▶ EXERCISE PROMPT
Exercise in exact copying: restate word for word only the lines below from the one containing "[00:01:04.40]" through the one containing "Transcript: should go", omitting any pictures.

▶ RECORDS FOR THIS TASK
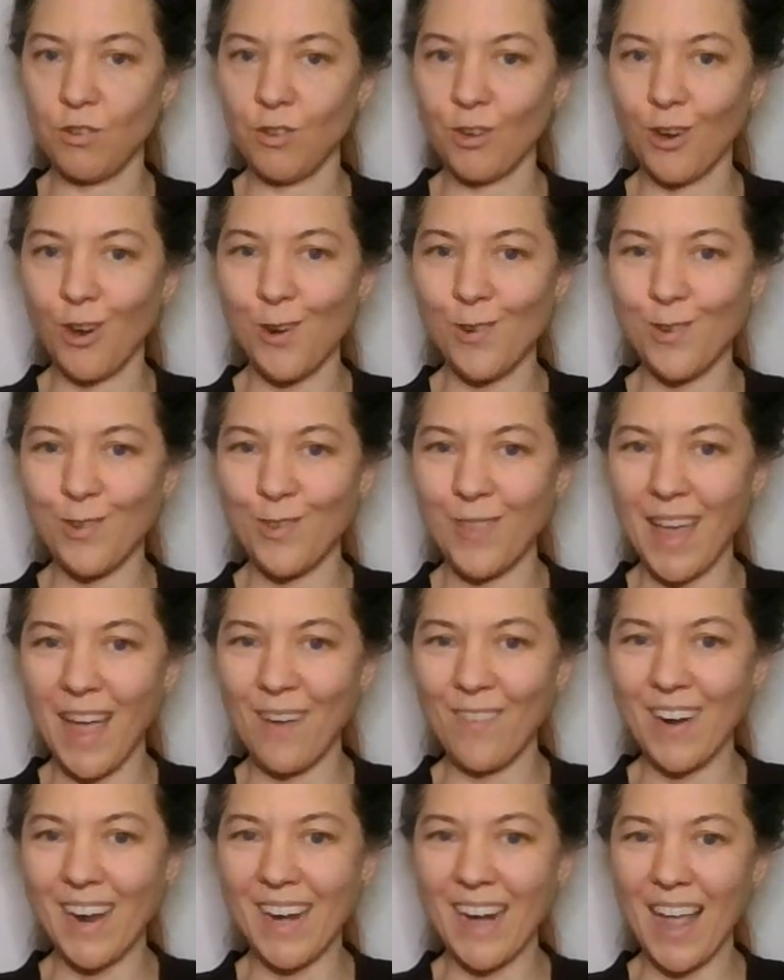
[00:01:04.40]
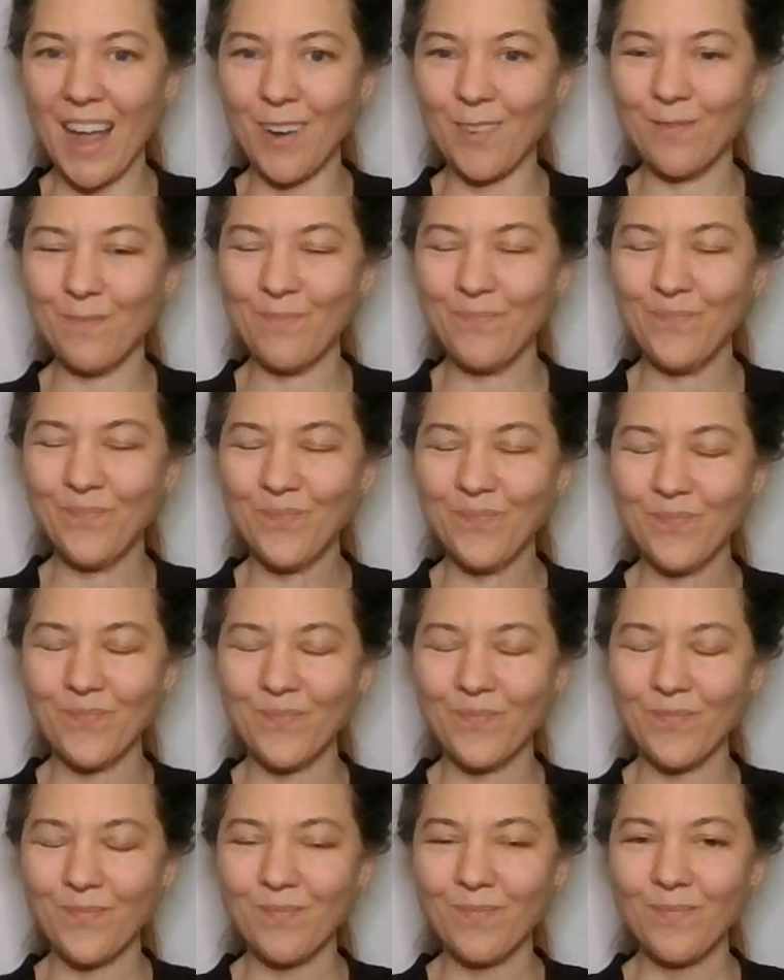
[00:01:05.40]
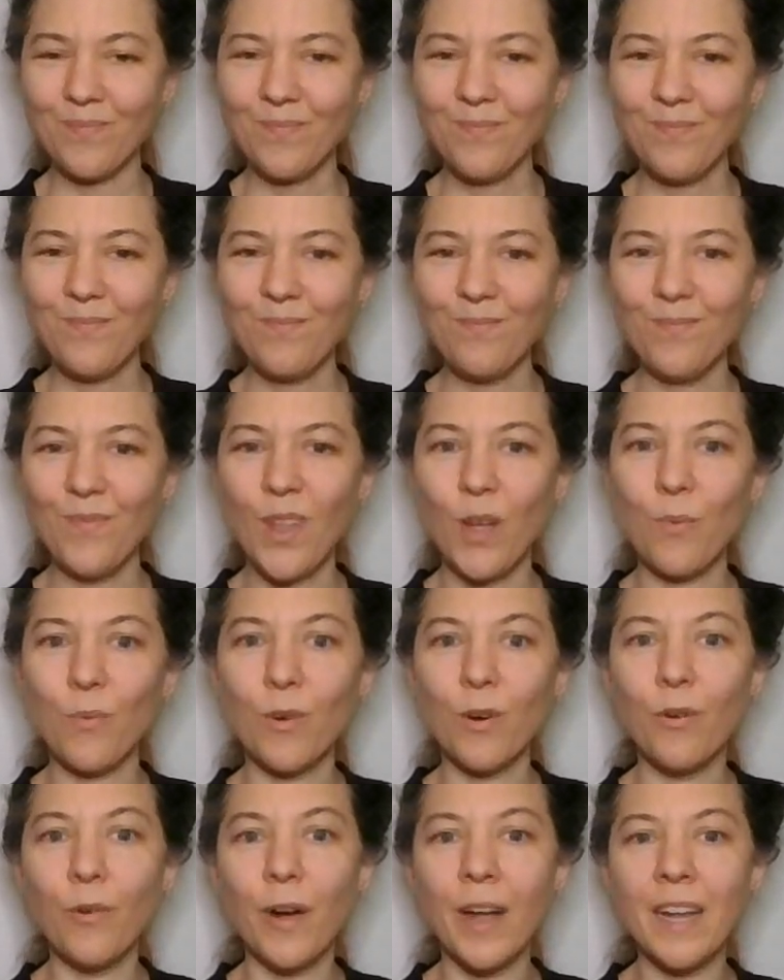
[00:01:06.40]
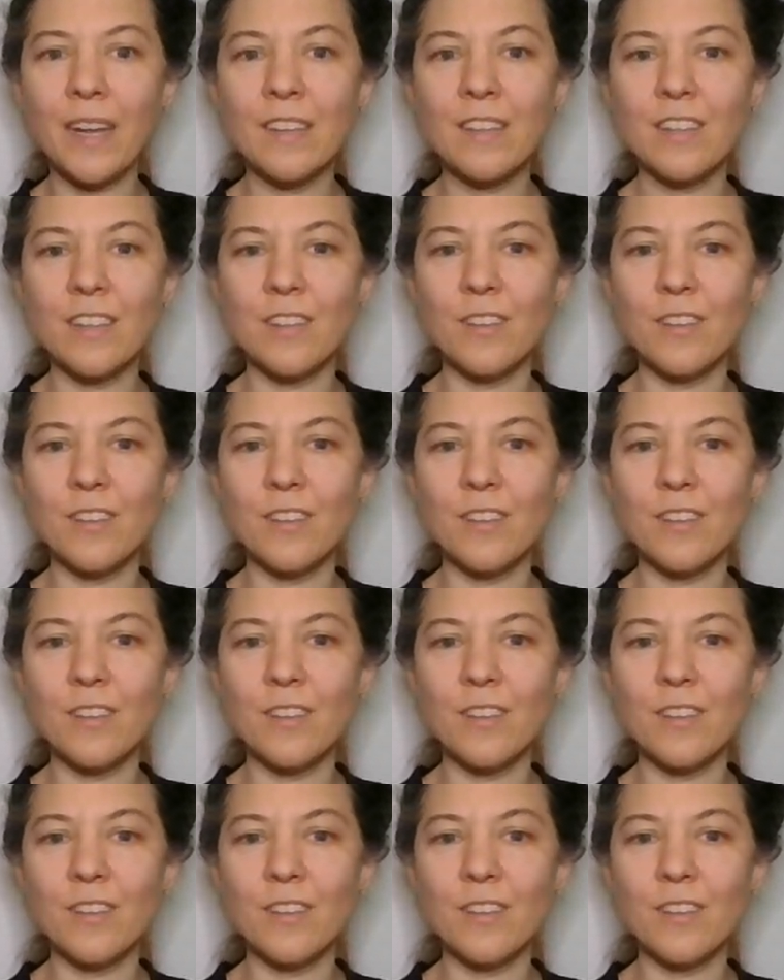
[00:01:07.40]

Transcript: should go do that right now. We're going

---

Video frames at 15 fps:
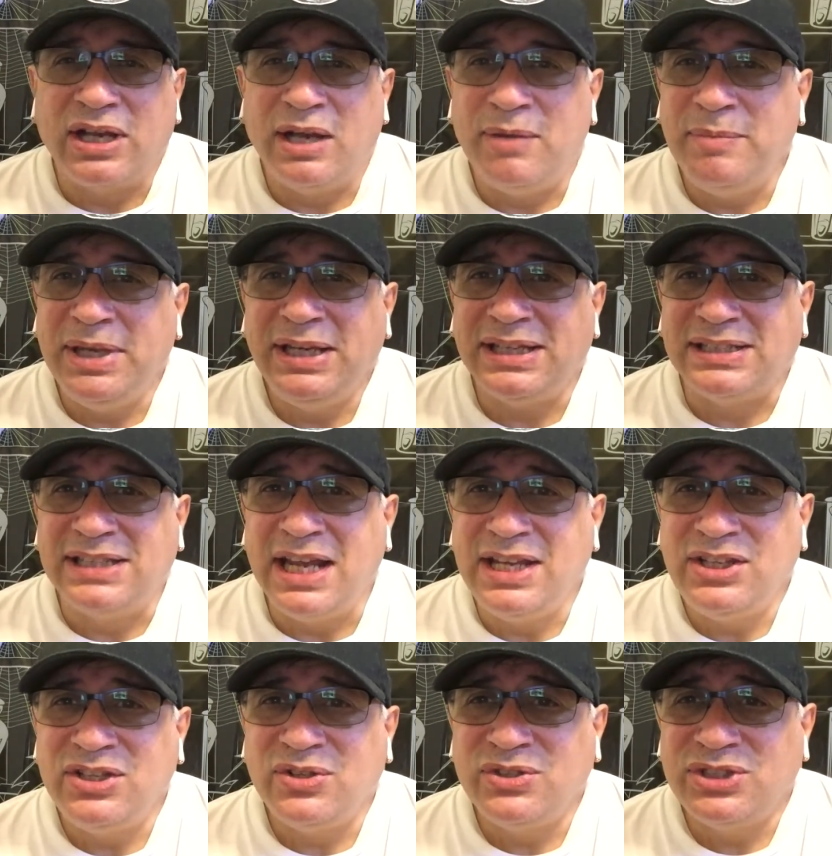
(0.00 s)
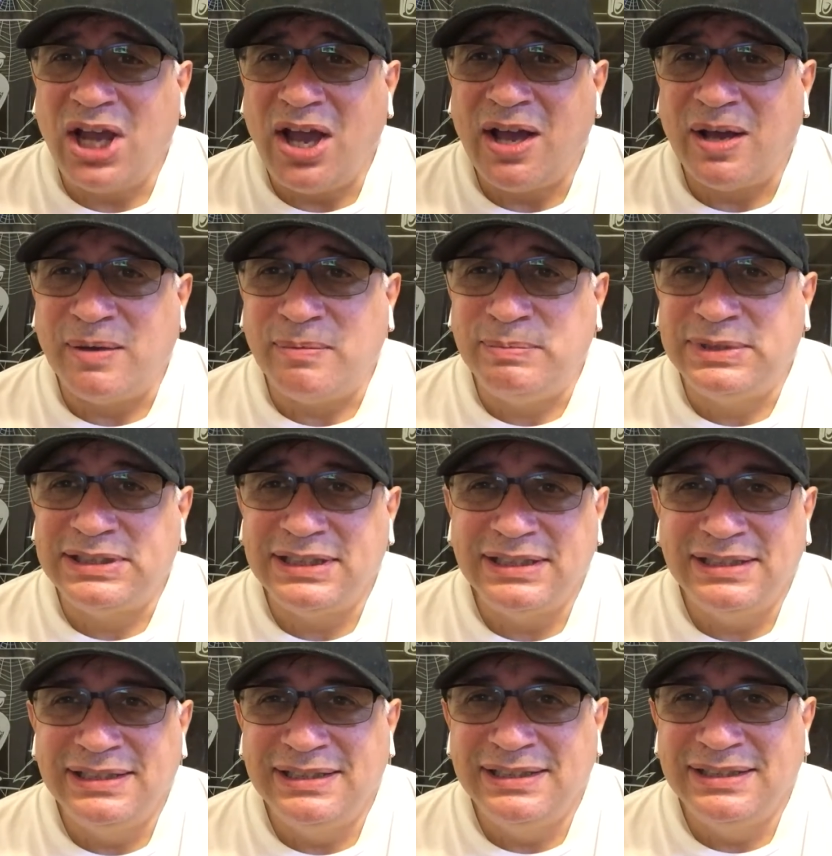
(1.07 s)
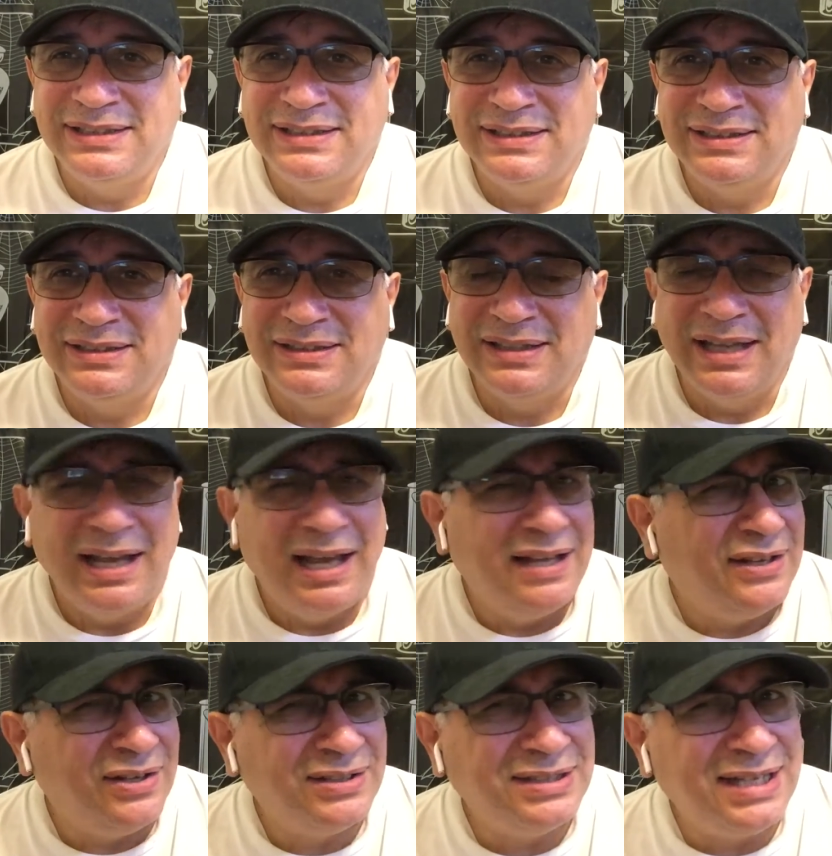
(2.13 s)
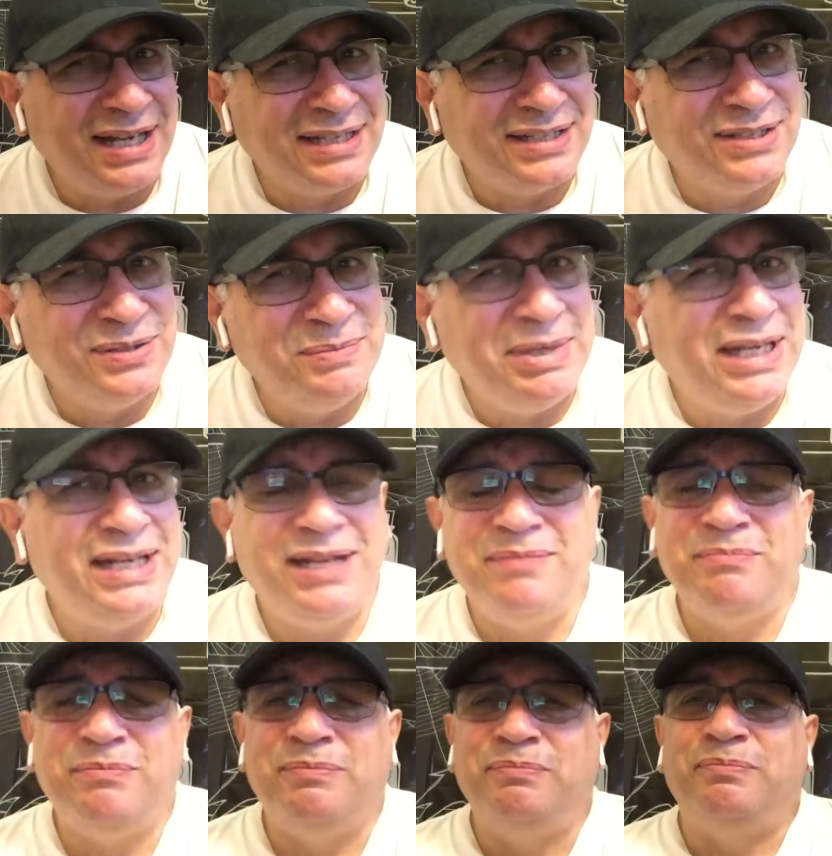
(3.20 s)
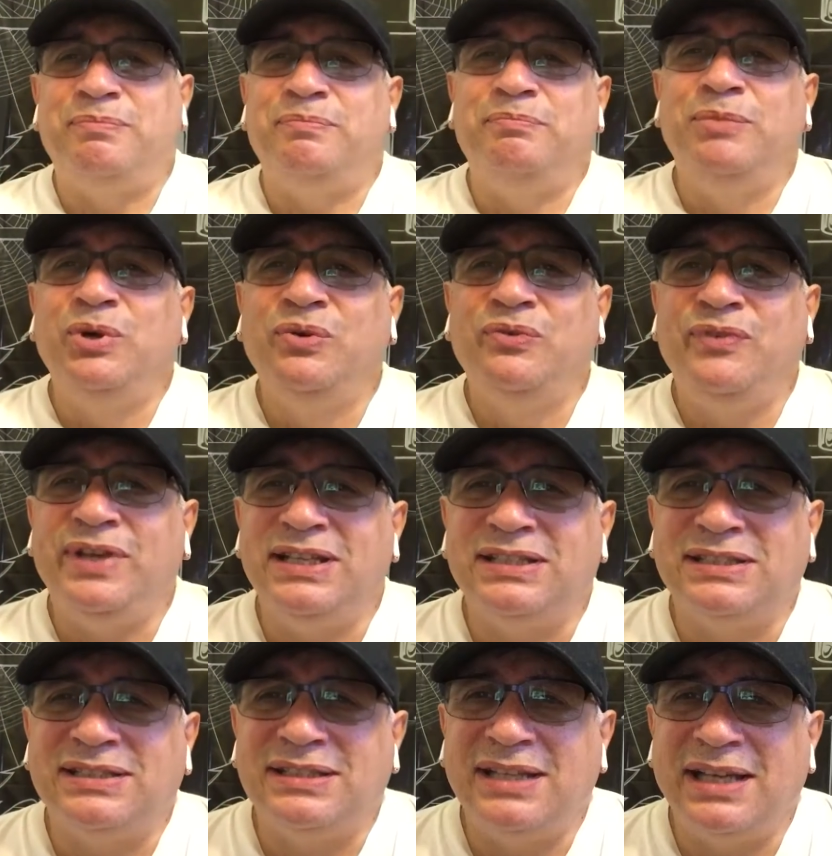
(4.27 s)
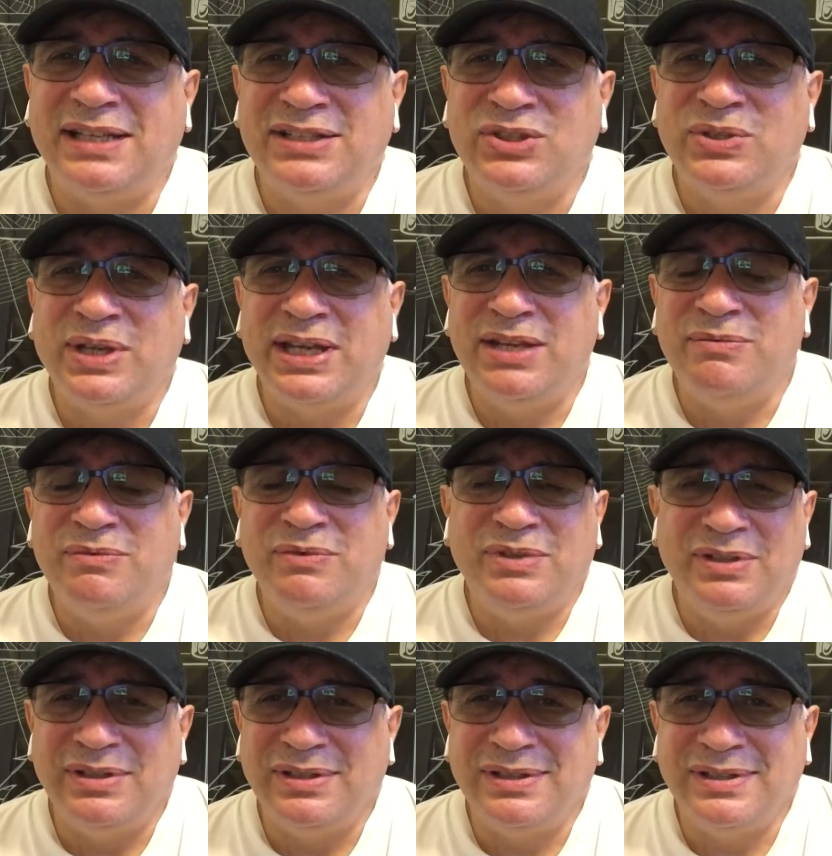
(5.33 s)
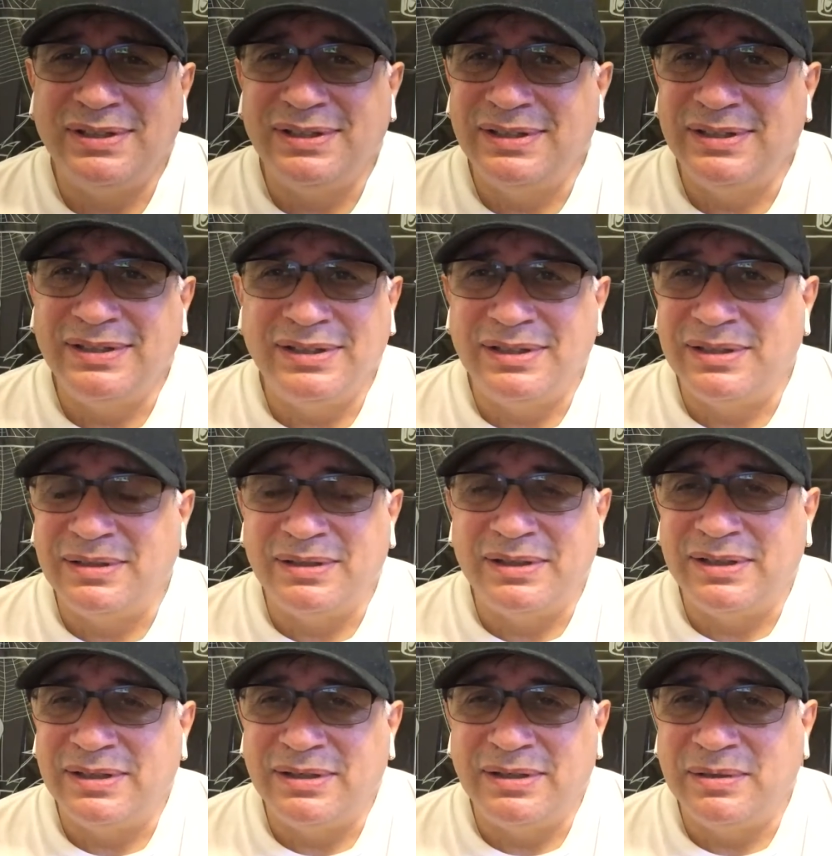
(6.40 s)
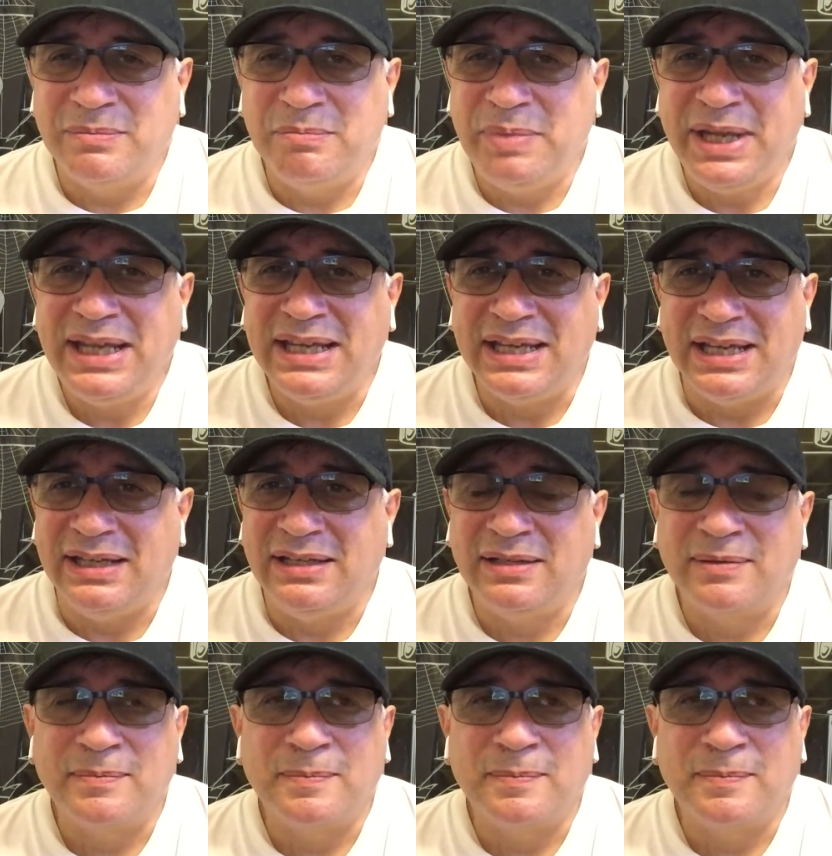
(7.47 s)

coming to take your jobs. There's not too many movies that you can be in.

▶ RESPONSE
[00:01:04.40]
[00:01:05.40]
[00:01:06.40]
[00:01:07.40]

Transcript: should go do that right now. We're going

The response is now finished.